How to retain your best employees
Jan 20, 2017
One of the most important assets to any company are the employees, this is not just a cliche but very true. Not only is it very costly to have high turnover of staff, it is also harmful for the company culture and its reputation. It also creates an insecure atmosphere for the rest of the coworkers who will take note of how often the team is being chopped and changed.
It isn’t just by chance that nearly four out of five business leaders value employee retention as one of their most important priorities. There are many ways to think about improving your retention rates, most of which are easily achievable. By allocating the time and resources into finding out the concerns and reasons why people are leaving your company, whether devaluing behaviour patterns from specific managers are affecting the migration or if those patterns are if they are inherent or ingrained across all levels of the company?
“The talented employee may join a company because of its charismatic leaders, its generous benefits, and its world-class training programs, but how long that employee stays and how productive they are while they are there is determined by the relationship with their immediate boss"
Marcus Buckingham ‘First Break All The Rules’
3 achievable tactics that can improve retention rates
Maintain clear lines of communication:
No matter what size a company is, putting effort into ensuring that the entire work force has a clear line of communication between all roles is essential. Many employees at bigger sized organisations sometimes feel as if they do not get much time to discuss their work with seniors, this leads to uncertainty and a feeling that they are not valued within the company. This can translate into a whole host of problems such as the employee experiencing a lack of clarity about expectations regarding their performance and they may start to question whether there is a commitment to improve from senior members of staff.
Some ways to improve the communications could be simply to allocate a scheduled time slot to sit down and have meetings which in turn will improve working relationship between co workers while also addressing any problem that could arise. A recent research by Gallup found that employees who are led by highly engaged managers are 59% more likely to be motivated and feel valued.

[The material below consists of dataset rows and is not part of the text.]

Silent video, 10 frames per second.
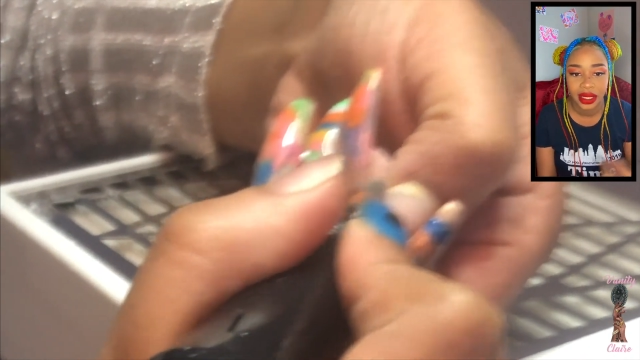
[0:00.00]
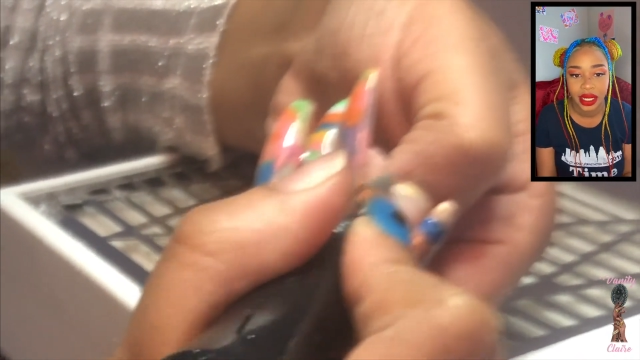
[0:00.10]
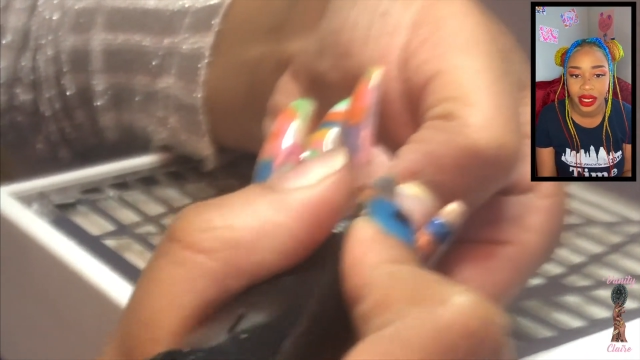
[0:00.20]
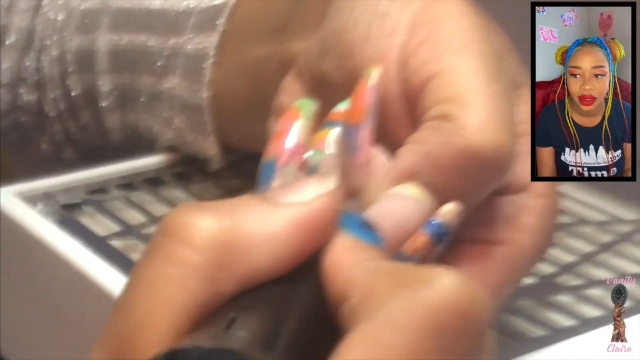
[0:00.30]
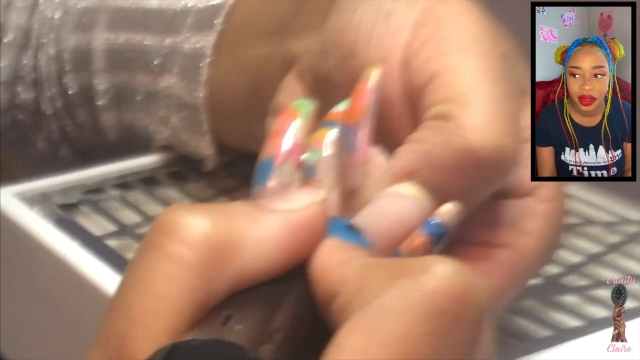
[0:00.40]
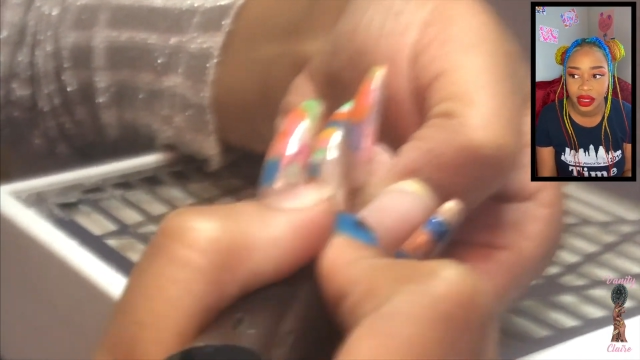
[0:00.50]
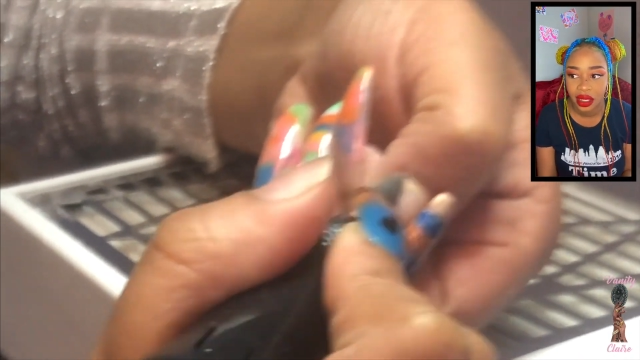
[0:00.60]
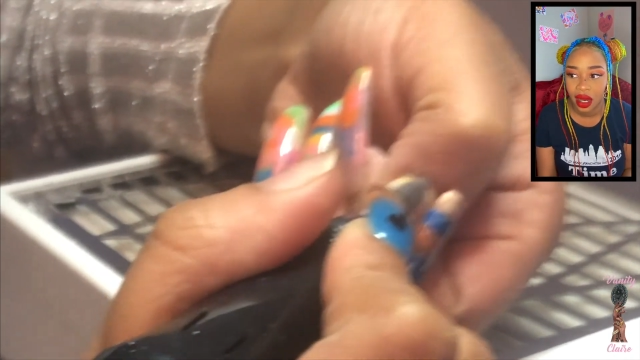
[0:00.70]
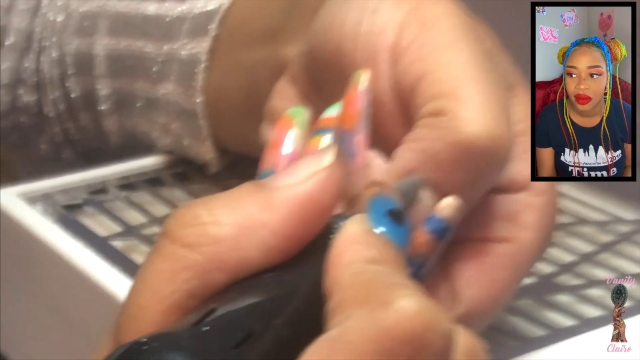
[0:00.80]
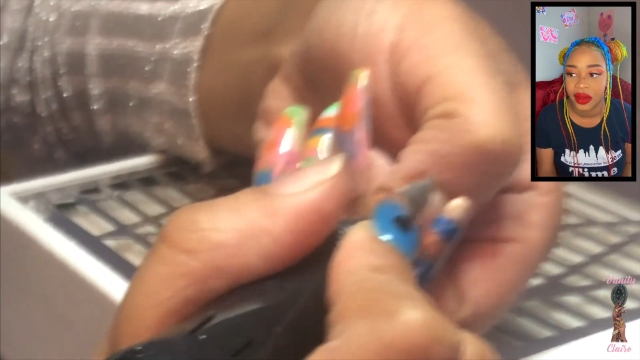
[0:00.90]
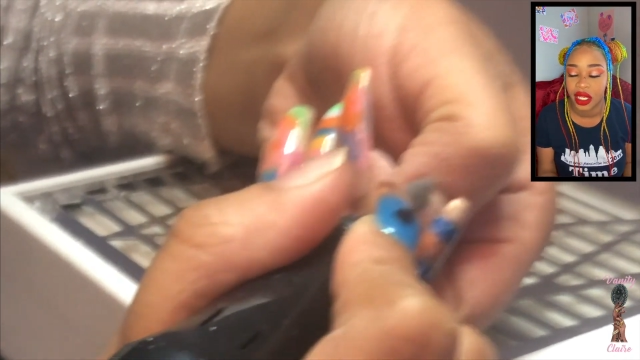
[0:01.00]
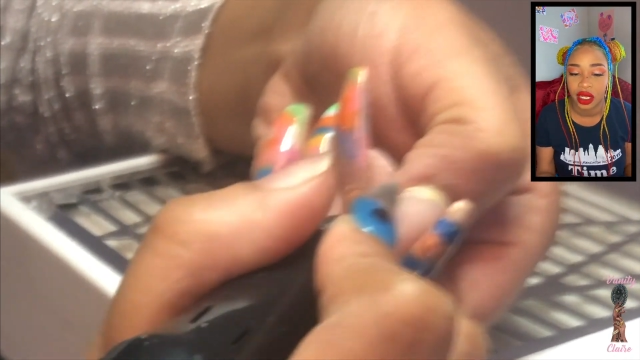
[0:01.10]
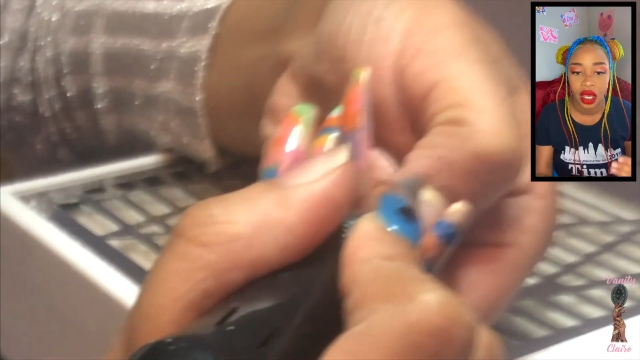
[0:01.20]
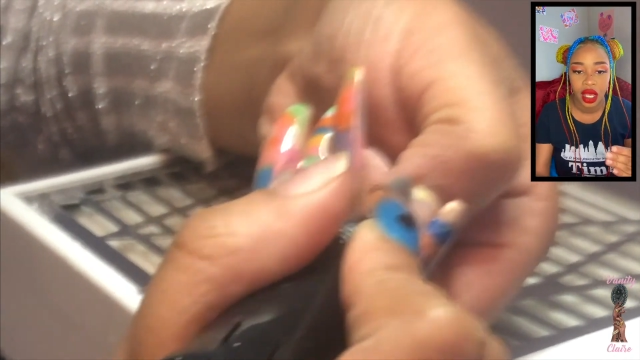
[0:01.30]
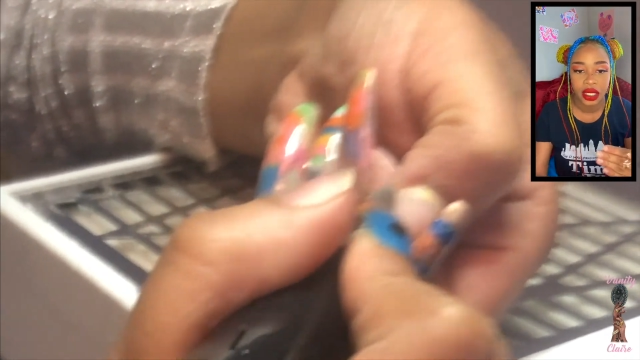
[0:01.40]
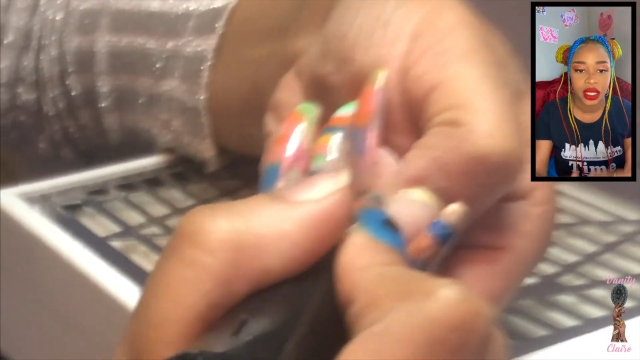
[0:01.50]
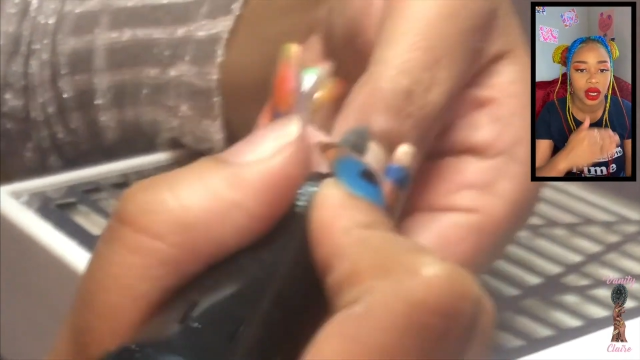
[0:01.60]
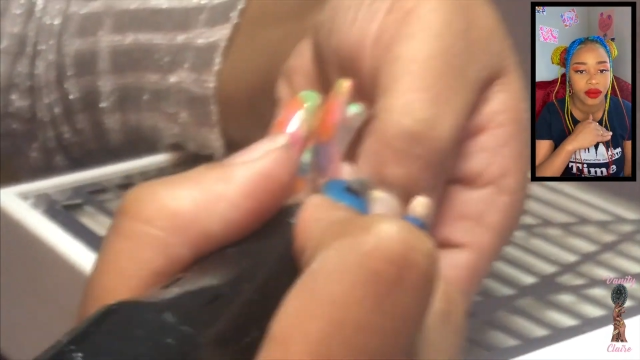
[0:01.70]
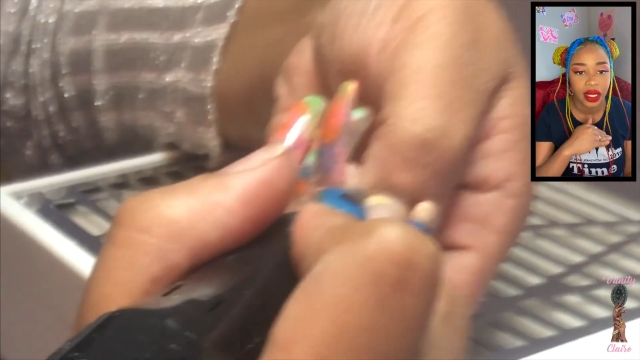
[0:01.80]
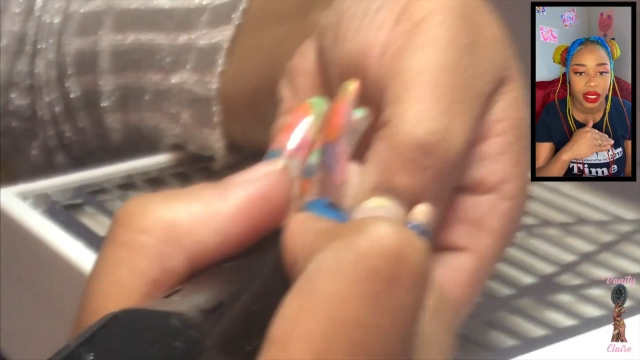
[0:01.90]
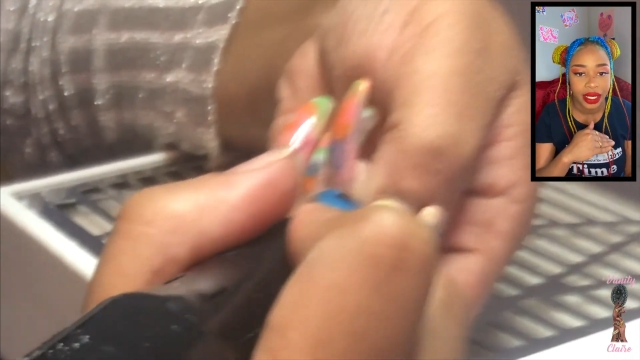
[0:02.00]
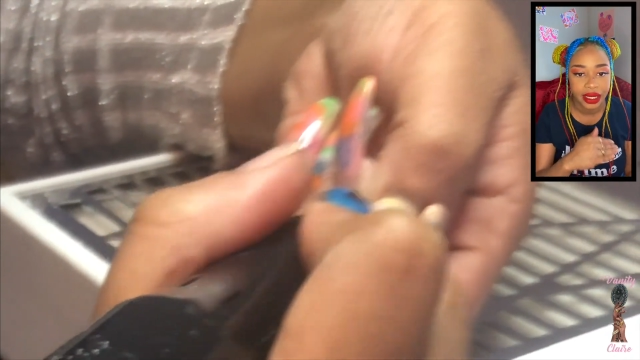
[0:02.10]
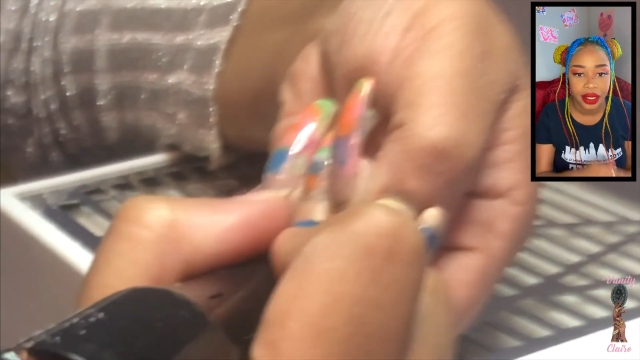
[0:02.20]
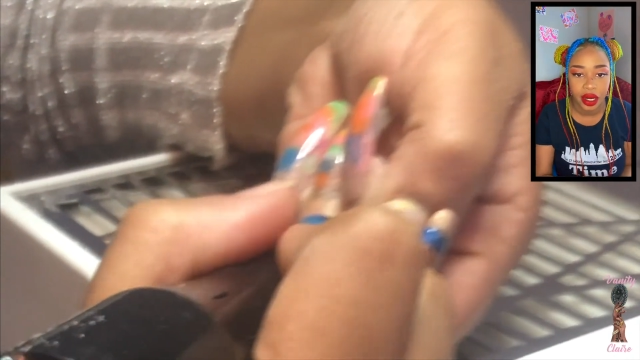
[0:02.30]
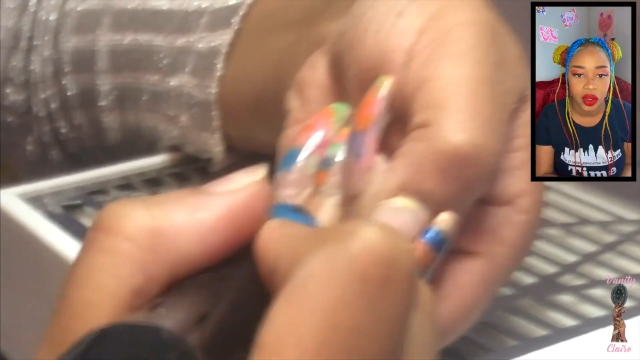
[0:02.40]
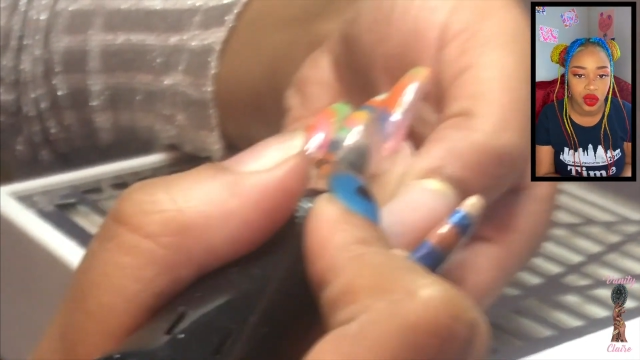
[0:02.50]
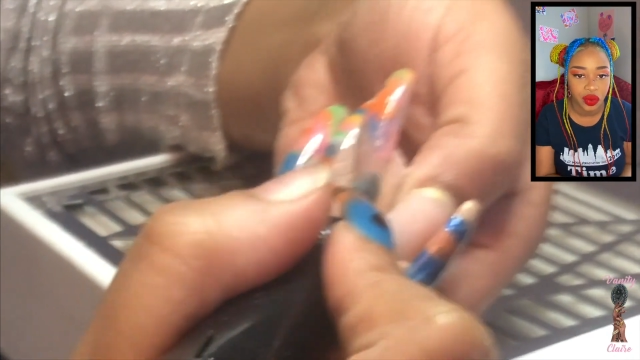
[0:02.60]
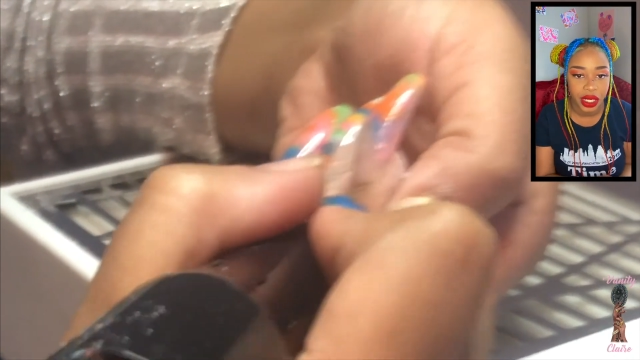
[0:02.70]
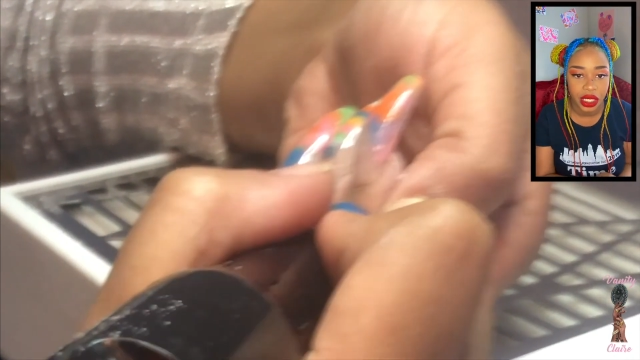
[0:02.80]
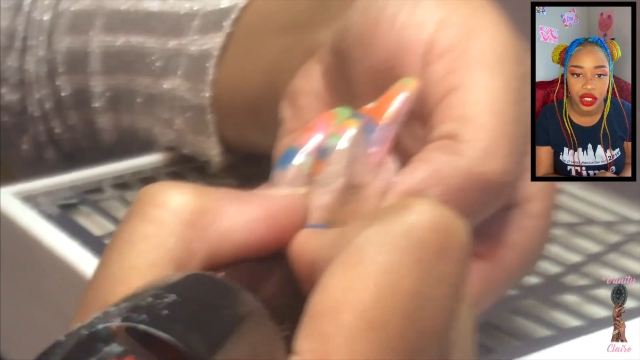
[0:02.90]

the acrylic off and then took off that next layer, I was ready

Strengths based leadership:
Strengths based leadership looks at the process of leadership differently to the the norm. As humans, we tend to focus and remember only the negative things, whether it be negative traits, memories or experiences, our brains are developed to behave this way. The whole mindset of this leadership theory is to work with people’s strengths so that they may continue to develop the areas where they are already strong in and to essentially delegate the tasks & responsibility of tasks to people who are more than capable to do it.
Another research carried out by Gallup states that if your supervisor focuses on your strengths, your chances of being actively disengaged at work are only 1% and also that 60% of people actively are more engaged when the manager is focusing on the employee's strengths over their weaknesses.
This type of leadership makes the employee feel valuable and can also bring the best out of some people if they are working to their strengths at all times.
Invest in your employees
It isn’t uncommon for employees to feel like they are sometimes not being productive enough at work due to reasons that relate to them not knowing exactly how to perform specific tasks or perhaps lacking some skills. There are two options to fix ‘them’, one of them being simply to replace ‘them’… however this option is short-sighted and if this becomes a habit then you will end up replacing employees often and as mentioned before, that is not something that is going to help in the long run.
A study asked employees what would increase engagement and loyalty to their organisation, 31% of them said training and education would. This leads on to the second option which would be to invest time, resources and money into the personal growth of an employee, this situation is a win-win for both employee and for the company as both are gaining.
A study conducted by HR magazine highlighted the benefits that employees and organisations as a whole receive from investing into training and development.
The positive impact training has on the employees is worth noting, with the report saying that 37% of employees had a higher productivity rate. While 65% of employees said how the training and development positively impacted their attitude to the job and 21% reported that they gained an average of 21% increase in income. There will always be a need for training and development especially with the new generation of young workers entering the workforce who are constantly looking to improve what skills they have. Many HR surveys have concluded that potential employees are in fact putting more importance and looking for employers that are willing to provide training.